Detection of nitrated protein in human platelets. Lines 1, 2, and 3 represent untreated platelets, and platelets incubated with SNP at 0.1 and 1 mM, respectively. Position of molecular marker (in kDa) is indicated on the left. (Lower) The graph shows densitometric analysis of nitrated protein bands in platelets from three different individuals.

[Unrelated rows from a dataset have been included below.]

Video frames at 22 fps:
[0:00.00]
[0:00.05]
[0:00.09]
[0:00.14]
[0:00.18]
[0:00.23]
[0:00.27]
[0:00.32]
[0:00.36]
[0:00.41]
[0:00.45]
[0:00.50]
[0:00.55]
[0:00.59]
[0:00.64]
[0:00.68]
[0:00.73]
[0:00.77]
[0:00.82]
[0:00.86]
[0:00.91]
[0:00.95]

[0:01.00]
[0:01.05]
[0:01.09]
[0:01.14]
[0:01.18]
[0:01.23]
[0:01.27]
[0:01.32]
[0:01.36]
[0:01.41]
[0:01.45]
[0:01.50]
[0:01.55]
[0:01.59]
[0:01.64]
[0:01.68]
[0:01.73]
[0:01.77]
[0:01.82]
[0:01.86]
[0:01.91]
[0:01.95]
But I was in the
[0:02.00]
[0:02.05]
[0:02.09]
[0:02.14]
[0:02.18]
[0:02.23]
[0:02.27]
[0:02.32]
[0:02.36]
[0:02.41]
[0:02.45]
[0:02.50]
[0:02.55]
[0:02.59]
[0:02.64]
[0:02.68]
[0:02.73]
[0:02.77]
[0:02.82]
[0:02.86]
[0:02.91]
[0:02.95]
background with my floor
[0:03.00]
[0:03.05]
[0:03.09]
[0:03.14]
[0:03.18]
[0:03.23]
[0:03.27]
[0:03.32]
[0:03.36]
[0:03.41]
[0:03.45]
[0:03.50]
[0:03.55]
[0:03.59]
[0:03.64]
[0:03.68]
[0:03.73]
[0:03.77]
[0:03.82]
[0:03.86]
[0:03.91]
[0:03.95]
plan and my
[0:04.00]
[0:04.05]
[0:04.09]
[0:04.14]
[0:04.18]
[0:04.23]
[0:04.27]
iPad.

Dashed line represents background density. ∗, P < 0.05 and ∗∗, P < 0.01 compared with respective control. ##, P < 0.01 compared with nonactivated platelets.

Fig. 6.

Purification of nitrated protein in washed activated platelets. Coomassie-stained SDS-polyacrylamide gel of proteins contained in fractions from elution of Sephacryl S-200 HR column (A) and hydroxyapatite column (B). Western blotting analysis using monoclonal anti-nitrotyrosine antibody indicated the presence of a nitrated band in fractions 22 and 23, which were pooled and loaded onto a hydroxyapatite column. Numbers 1 and 2 represent the bound proteins eluted with 100 and 200 mM sodium phosphate. The arrowhead indicates the protein band excised and analyzed by using capillary liquid chromatography/electrospray ionization-MS/MS. Line H represents the proteins contained in the total material before chromatography (30 μg of protein per line). Position of the molecular marker (in kDa) is indicated on the left.